Leon Natker, the new artistic director of the San Diego Gilbert & Sullivan Company, takes over the directing chores with flair and heightens the modest level of professionalism one expects from this group. Between Natker’s work and that of conductor Gary Holt, music director of the 70-voice San Diego Men’s Chorus, the chorus becomes a more integral part of the action and music than it has been in recent years.

The leads, too, are refreshingly good, with the exception of the amiable but undistinctive Rankin Fischer as Nanki-Poo. Ah, the trials of finding a strong tenor for small company productions such as these!

Natker’s direction emphasizes the real, rather than the cartoon-like, side of the characters, which makes most of them funnier. Leann Sandel, with her strong, sweet soprano, is particularly delightful as the sweet Yum-Yum who wonders if it is vanity that makes her admire herself so.

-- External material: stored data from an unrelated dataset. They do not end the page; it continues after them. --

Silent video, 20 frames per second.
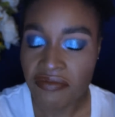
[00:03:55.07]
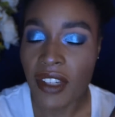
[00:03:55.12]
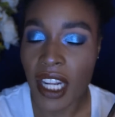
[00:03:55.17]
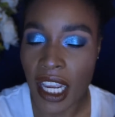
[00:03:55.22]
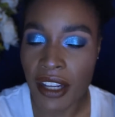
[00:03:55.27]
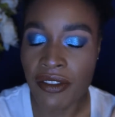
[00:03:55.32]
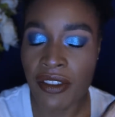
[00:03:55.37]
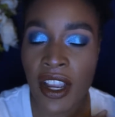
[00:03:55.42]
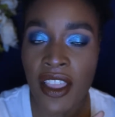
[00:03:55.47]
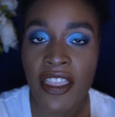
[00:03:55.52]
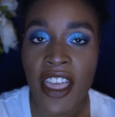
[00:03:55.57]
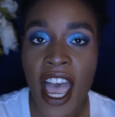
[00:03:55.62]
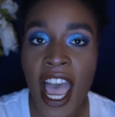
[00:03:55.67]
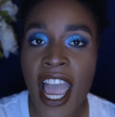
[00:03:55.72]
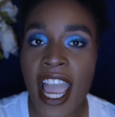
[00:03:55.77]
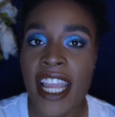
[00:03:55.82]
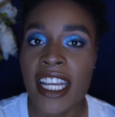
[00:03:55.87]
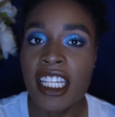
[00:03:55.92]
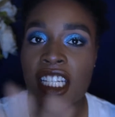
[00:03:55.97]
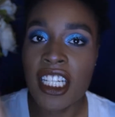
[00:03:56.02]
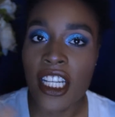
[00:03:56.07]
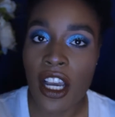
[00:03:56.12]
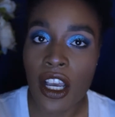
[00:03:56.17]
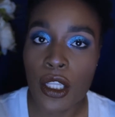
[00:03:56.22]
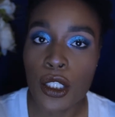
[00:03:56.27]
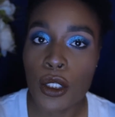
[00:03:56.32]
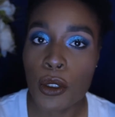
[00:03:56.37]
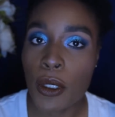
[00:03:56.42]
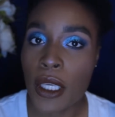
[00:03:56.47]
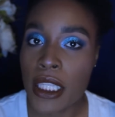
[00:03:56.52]
I've read that, and she
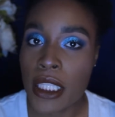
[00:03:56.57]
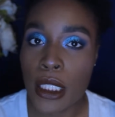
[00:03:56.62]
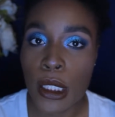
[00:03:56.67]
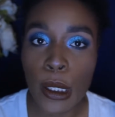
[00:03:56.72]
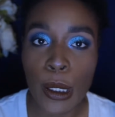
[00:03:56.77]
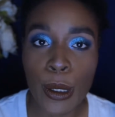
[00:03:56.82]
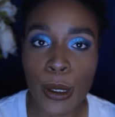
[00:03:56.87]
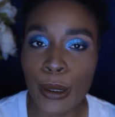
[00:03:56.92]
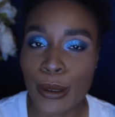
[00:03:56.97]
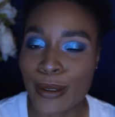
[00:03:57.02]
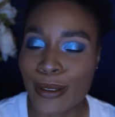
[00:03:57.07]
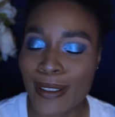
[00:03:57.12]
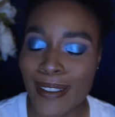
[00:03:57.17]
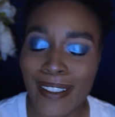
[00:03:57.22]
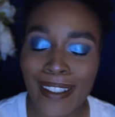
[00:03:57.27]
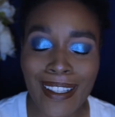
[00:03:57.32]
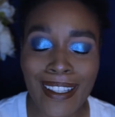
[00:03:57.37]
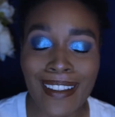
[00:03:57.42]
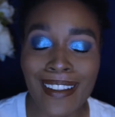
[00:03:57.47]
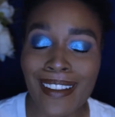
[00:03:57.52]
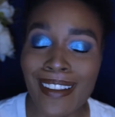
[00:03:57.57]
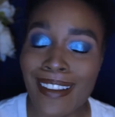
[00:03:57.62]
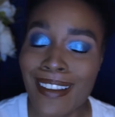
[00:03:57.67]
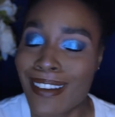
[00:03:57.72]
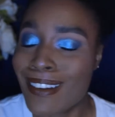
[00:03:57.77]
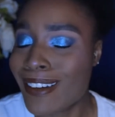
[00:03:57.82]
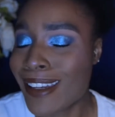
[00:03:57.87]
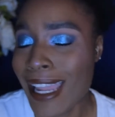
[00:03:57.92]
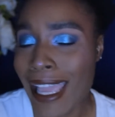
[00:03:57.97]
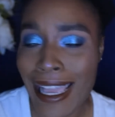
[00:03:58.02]
also gets a little, she gets a
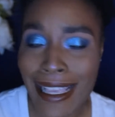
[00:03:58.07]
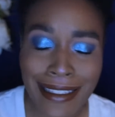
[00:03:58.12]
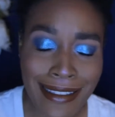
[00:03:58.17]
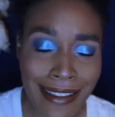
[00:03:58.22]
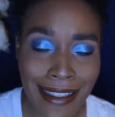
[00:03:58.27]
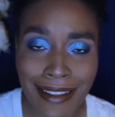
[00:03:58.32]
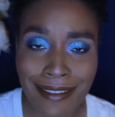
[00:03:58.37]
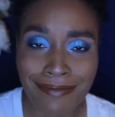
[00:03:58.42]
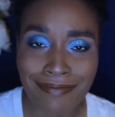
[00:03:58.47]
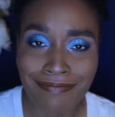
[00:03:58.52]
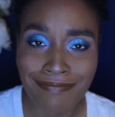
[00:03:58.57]
little nasty,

She then looks in the mirror with a satisfied, adoring smile and murmurs, “No.”

The straight approach leaves something lacking in Craig Caven’s Koko, however. Caven, one of the better singers to be cast as Koko in local productions, seems too likable to deliver the snivelly, repugnant character that would cause Yum-Yum to recoil in disgust at his request for a kiss. But he brings great energy to the role, and performs respectably enough.

The rest of the cast lends solid support. Lisbeth Abramson renders Katisha, the unwanted bride, touching in her distress over not obtaining the man she loves. Todd D. Jones is all officiousness as Pooh-Bah, Lord High Everything Else, who is so proud because he can trace his ancestry back to a bit of protoplasm. Vincent Martin is fine as the proud, noble lord Pish-Tush; Suzanne Keiper, mellifluous naughtiness as Pitti-Sing, and Ed Hollingsworth, pleasant pomp and circumstance as the Mikado. Tiny Tre Blake is a charmer as the Page chasing after the Mikado as he tries to hold a parasol over the dancing monarch’s head.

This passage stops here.